The biggest challenge was to build the courtyard staircase with moving parts as part of a platform and a hydraulic type system. This required many iterations with ramps going down or up in blocks with the courtyard tiles. “But these proved to be too restrictive because you had to have a tile block of the right size and in the right position for them to work as hydraulic lifts,” Gooding said. “And then you couldn’t walk under the stairs after that because it would be solid rock or dirt. It boiled down to how we wanted the last stairs to look like, and how we could make the tiles lift up and aim away from the camera so you couldn’t see the new pieces of wood that would come out from underneath and start doing things.”

This is where the VFX came in under the supervision of Scott Kersavage (“Zootopia”). They ran nearly 100 tests with 78 variations of the house to figure out how to make magic items move convincingly using ad hoc rigging controls that animators have to manipulate. “We had to think outside the box to control the house,” he said. “We wanted the tiles to move the characters from place to place, move the chairs, the shutters. And we had to run the tiles under the floor to allow us to have an escalator or a moving walkway. The hardest things for us were understanding the magic that happens in almost every shot [including vegetation growing out of the house as an effects simulation, which also got a VES nomination]. We were able to put some sort of controls, constraints, simple joint chains into the objects to be able to move around where we hadn’t considered beforehand.

For the courtyard staircase, the VFX team flipped, rotated, and rotated the tiles, creating a smooth surface. “You saw that in a foreground of the movie where Mirabel slides down the stairs,” Kersavage continued. “We didn’t want to warp the tiles, so a mechanism was built. The directors said imagine if we were to build this with a stage prop and we wanted this to actually work.

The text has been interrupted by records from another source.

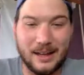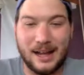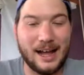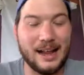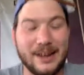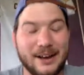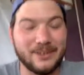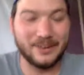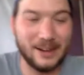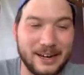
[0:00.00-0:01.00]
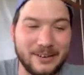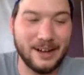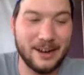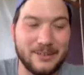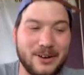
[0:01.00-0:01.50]
I know, I know.
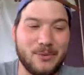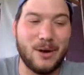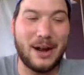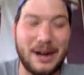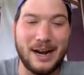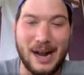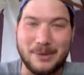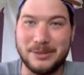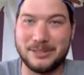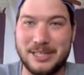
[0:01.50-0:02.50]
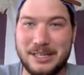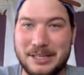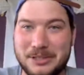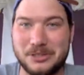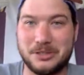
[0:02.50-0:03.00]
I don't know why I was
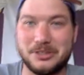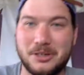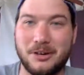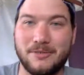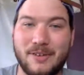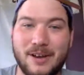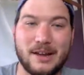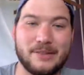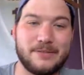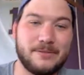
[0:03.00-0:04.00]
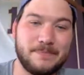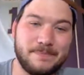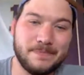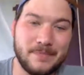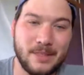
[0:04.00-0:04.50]
thinking just thirty five.
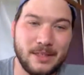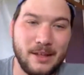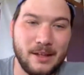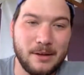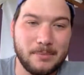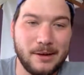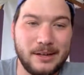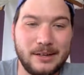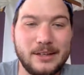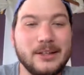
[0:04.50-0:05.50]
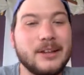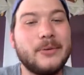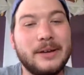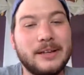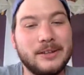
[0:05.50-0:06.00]
But you know what
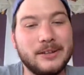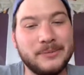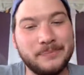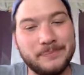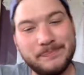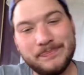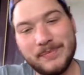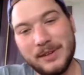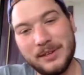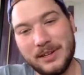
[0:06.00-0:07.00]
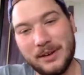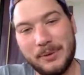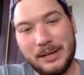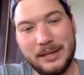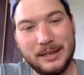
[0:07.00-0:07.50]
we can do? is that
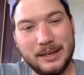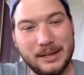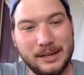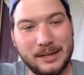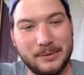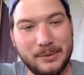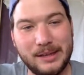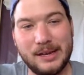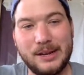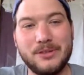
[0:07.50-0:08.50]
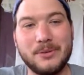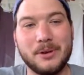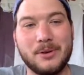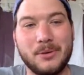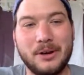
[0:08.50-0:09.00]
we can uh, we can end the
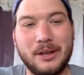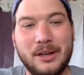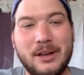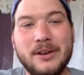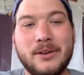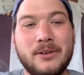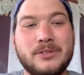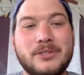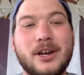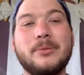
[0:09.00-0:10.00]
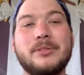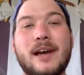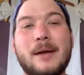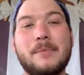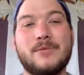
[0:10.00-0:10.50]
recording here on double
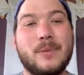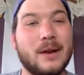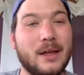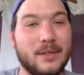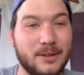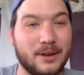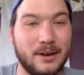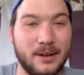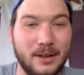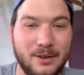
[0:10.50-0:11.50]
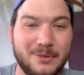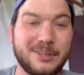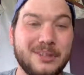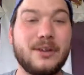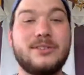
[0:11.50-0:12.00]
time of what I thought. We're
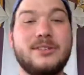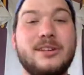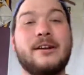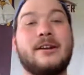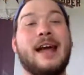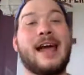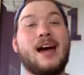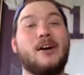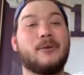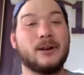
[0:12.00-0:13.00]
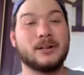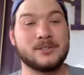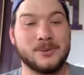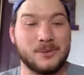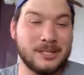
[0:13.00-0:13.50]
closing in on an hour
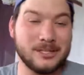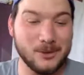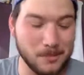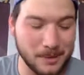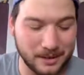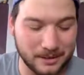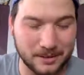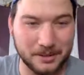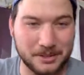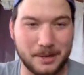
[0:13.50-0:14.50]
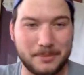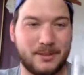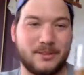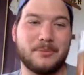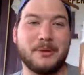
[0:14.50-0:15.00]
and 22 minutes there, Chubsy
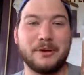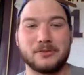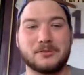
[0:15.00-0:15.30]
of the Beers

“Encanto” visual development art


The other major challenge was figuring out how to crack the house. “Obviously you can easily crack tiles, dirt and walls, but how would that apply to doors and other wooden parts?” said Gooding. “Effects tried to see how it would work and did a lot of testing. Initially, the cracks moved as if there were rectangular stones behind them, and I pointed out to them that there would be no reason for them to crack in rectangular patterns. So they fixed it so the cracks could go anywhere. They also made it a sudden action to hide the compression from the dust and debris it produces. They stuck to the truth in material philosophy so the house never felt flexible.

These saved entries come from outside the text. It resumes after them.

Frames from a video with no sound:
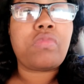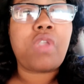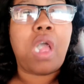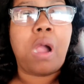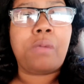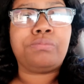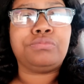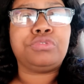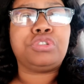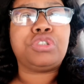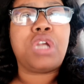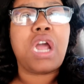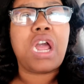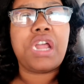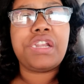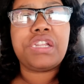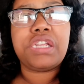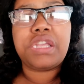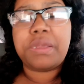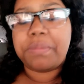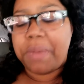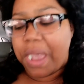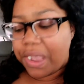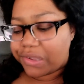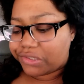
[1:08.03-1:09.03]
i'm trying to
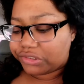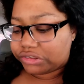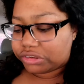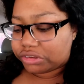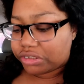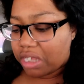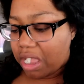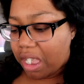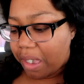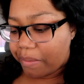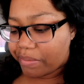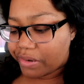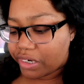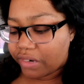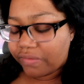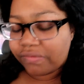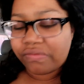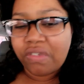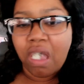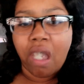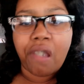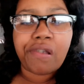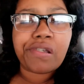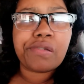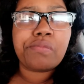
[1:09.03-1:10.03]
get back in the habit of
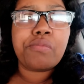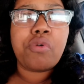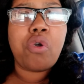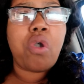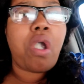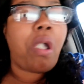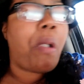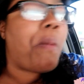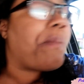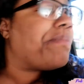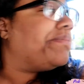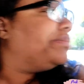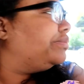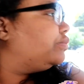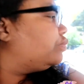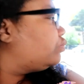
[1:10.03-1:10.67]
vlogging more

For VFX, this involved augmenting the software for cracking. “The request came artistically to see more into the grooves of the cracks and reveal the depth,” added Kersavage. “This has led to improvements in effects and rendering to use [a higher-res] algorithm [for the fracturing] and a lighter version of the topology everywhere else. It was a new breakthrough. In the past, we had to upgrade the full geometry everywhere for the surface we’re cracking and substitute things for it. It’s been a huge lift for us.